According to the report, “salaries for top earners increased faster than the taxable maximum,” or wage base, because the annual wage base increase is based upon average wage growth. “This increasing gap between top earner salaries and the taxable maximum has led to more earnings that are not covered by payroll taxes (because these earnings are above the taxable maximum)….” In fact, a recent report by the Economic Policy Institute highlights that income inequality has cost Social Security billions of dollars of revenue every year.

As far back as 1985, legislation has been introduced to eliminate the wage base from Social Security. According to the CRS report, if all earnings were subject to Social Security contributions, Social Security could pay full benefits for the next 60 years. Currently in Congress legislation has been introduced, which will phase in an elimination of the wage base for Social Security payroll taxes. Passage of this bill would resolve the long-term financing issues of Social Security and protect the retirement security of generations of Americans without further raising the retirement age. 

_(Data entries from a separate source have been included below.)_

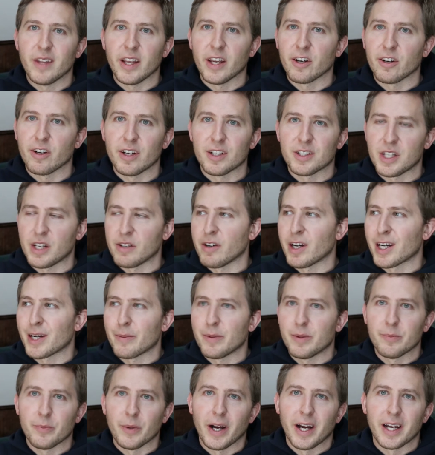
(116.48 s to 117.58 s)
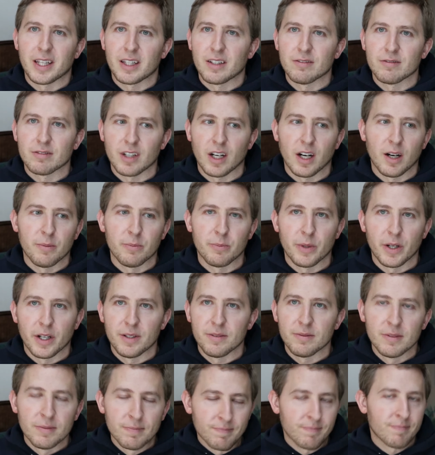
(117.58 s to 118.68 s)
areas I recommend buying them from.
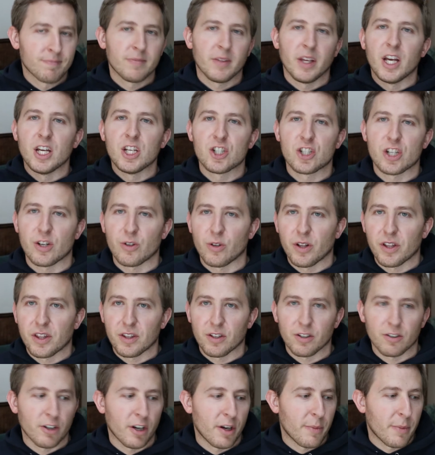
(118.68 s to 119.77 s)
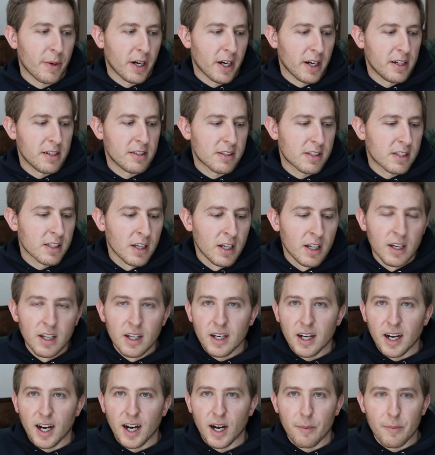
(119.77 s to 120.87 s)
But in general, I think they're great buys.
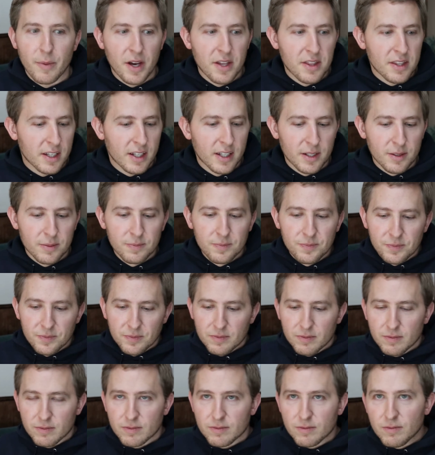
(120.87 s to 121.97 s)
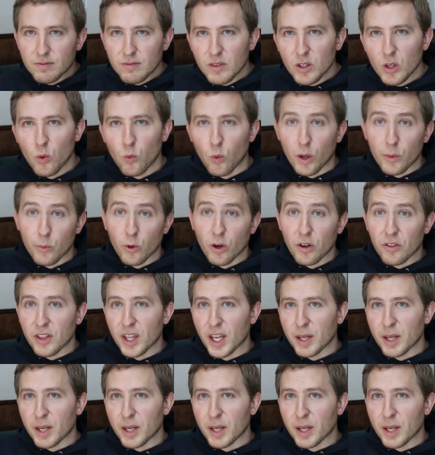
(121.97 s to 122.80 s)
Um, and then one more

It is time for workers to let their representatives and senators know that rather than cut Social Security benefits across-the-board for everyone through a raise in the retirement age, all earnings should be covered by Social Security to protect the economic security of all workers.

Lowell Arye has more than 40 years of bipartisan work at the national and state policy levels, including federal and state government, academia, philanthropy and the non-profit sector. He had oversight of the Social Security program in Congress (1982-1988) and in the Executive branch (1988-1992). He recently served as Deputy Commissioner for the New Jersey Department of Human Services (2012-2016).